7. Project Summary/Abstract Circadian clocks have recently become recognized as modulators of a wide array of physiological processes, including glucose homeostasis, blood pressure modulation, and cancer. In addition, it is well established through epidemiological studies that circadian disruption increases the incidence of several types of cancer. However, the molecular basis for these phenomena is not well understood. The underlying hypothesis of this proposal is that the circadian clock component protein Cry2 modulates cancer risk by promoting the destruction of a well-known cancer causing protein, the proto-oncogene c-Myc, and that environmental circadian disruption due to shift work or chronic jet lag enhances cancer risk by altering Cry2 expression leading to increased c-Myc activity. Advancing our functional understanding of these interactions may highlight new therapeutic and regulatory strategies for preventing and/or treating disease. Our previous studies identified the circadian clock component cryptochromes (Cry1 and Cry2) as nutrient and DNA damage responsive transcriptional regulators by virtue of their susceptibility to phosphorylation by AMP-activated protein kinase (AMPK) and DNA damage-induced deubiquitination by Herpes virus associated ubiquitin specific protease (Hausp, a.k.a. Usp7). Most recently, we made the unexpected discovery (described in preliminary data here) that Cry2 is a required physical component of a complex that regulates the stability of c-Myc by targeting it for destruction by the proteasome. In the course of our studies, we have generated unique tools and expertise that enable us to use biochemical, genetic, molecular and physiological approaches to uncover the roles of circadian clocks and of the circadian protein Cry2 in cell growth and tumor development, specifically aimed at asking: 1) Does human CRY2 protect cells from transformation by promoting degradation of MYC family proteins? 2) What is the relative importance of repression and proteolysis in the biological functions of Cry2? and 3) Is disruption of Cry2-dependent Myc turnover involved in increased tumorigenesis caused by chronic jet lag or shift work?

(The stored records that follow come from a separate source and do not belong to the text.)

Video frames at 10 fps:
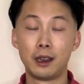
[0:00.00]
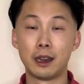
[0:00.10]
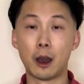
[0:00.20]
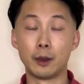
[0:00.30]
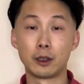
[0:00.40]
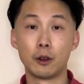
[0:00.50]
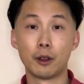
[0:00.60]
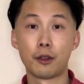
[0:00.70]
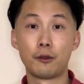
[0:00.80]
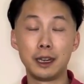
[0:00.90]
Now it's called
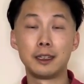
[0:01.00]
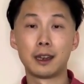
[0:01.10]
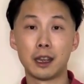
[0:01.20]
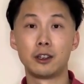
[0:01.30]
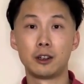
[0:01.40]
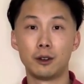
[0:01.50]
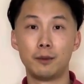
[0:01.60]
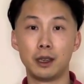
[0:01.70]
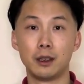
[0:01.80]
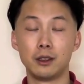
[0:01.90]
a 3-stage tub
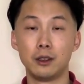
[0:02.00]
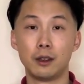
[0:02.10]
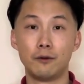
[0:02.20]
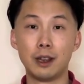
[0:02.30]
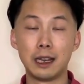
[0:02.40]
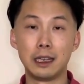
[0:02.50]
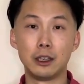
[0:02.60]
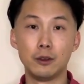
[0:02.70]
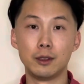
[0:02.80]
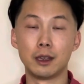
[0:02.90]
because you can really
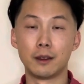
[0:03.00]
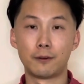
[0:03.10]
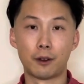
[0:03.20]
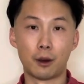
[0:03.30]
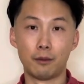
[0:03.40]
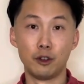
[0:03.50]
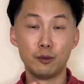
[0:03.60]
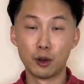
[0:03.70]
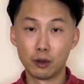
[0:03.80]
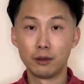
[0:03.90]
use it from
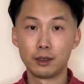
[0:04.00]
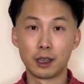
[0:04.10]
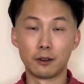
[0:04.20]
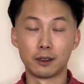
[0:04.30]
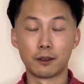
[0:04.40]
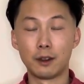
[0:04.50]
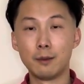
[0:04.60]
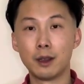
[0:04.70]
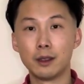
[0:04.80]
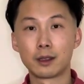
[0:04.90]
newborn, 0 to 3
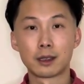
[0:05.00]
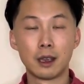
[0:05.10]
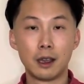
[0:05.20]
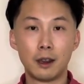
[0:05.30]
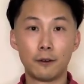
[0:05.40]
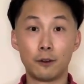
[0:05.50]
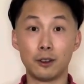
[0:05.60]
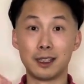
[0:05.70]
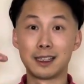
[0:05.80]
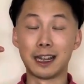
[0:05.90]
months, through
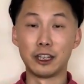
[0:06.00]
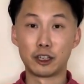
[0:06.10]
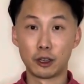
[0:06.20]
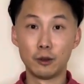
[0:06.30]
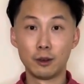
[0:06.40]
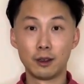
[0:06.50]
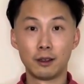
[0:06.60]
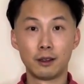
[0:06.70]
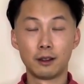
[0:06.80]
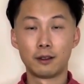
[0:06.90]
to stage 2,
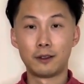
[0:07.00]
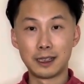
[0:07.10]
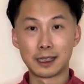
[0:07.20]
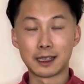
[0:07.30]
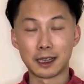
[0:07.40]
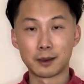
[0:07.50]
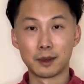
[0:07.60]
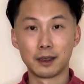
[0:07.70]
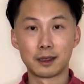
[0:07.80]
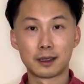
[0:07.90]
3 to 6
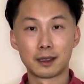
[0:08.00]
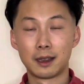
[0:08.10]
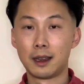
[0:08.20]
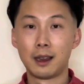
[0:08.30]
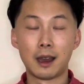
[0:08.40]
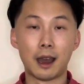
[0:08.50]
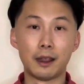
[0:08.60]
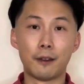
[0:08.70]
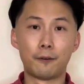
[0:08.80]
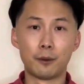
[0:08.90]
months, and
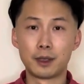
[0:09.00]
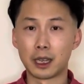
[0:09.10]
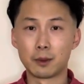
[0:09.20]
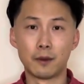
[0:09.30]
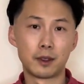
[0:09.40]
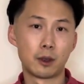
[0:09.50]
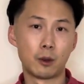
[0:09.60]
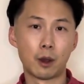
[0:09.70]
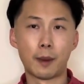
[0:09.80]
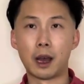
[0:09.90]
then from 6 months to
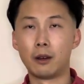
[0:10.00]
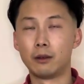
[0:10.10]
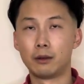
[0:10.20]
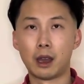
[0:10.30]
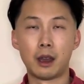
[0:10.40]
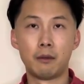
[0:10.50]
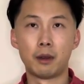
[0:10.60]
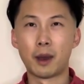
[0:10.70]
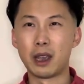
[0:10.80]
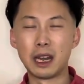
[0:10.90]
about
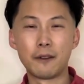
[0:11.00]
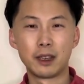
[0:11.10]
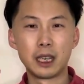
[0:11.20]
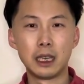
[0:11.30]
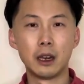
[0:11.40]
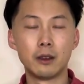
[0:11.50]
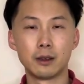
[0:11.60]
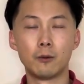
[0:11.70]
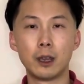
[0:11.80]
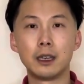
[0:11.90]
11 kilos
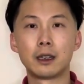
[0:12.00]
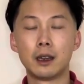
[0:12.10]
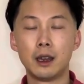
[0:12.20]
in weight,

7。项目摘要/摘要 昼夜节律钟最近被公认为是一系列广泛的调节器 生理过程，包括葡萄糖稳态，血压调节和 癌症。此外，通过流行病学研究，它是昼夜节律的良好确定的 破坏增加了几种类型的癌症的发生率。但是，分子基础 这些现象尚不清楚。该提议的基本假设是 昼夜节律成分蛋白CRY2通过促进破坏 众所周知的癌症引起蛋白质，原始癌基因C-MYC和环境昼夜节律 由于转移工作或慢性喷气滞后而导致的破坏通过改变CRY2表达来增强癌症的风险 导致C-MYC活性增加。推进我们对这些的功能理解 互动可能会突出预防和/或 治疗疾病。我们以前的研究确定了昼夜节律成分加密斑块 （Cry1和Cry2）作为营养和DNA损伤响应转录调节剂 它们通过AMP激活的蛋白激酶（AMPK）和DNA对磷酸化的敏感性 与疱疹病毒相关的泛素特异性蛋白酶的损伤引起的去泛素化 （Hausp，又名USP7）。最近，我们做出了意想不到的发现（描述了 这里的初步数据）Cry2是调节的复合物的必需物理成分 C-MYC的稳定性通过将其靶向蛋白酶体破坏。在我们的过程中 研究，我们生成了独特的工具和专业知识，使我们能够使用生化， 遗传，分子和生理方法揭示了昼夜节律的作用 昼夜节律蛋白Cry2在细胞生长和肿瘤发育中，专门针对：1） 人Cry2是否通过促进MYC家族的降解来保护细胞免受转化 蛋白质？ 2）抑制和蛋白水解在生物学中的相对重要性是什么 Cry2的功能？ 3）是涉及增加的CRY2依赖性MYC的破坏 由慢性喷射滞后或班次工作引起的肿瘤发生？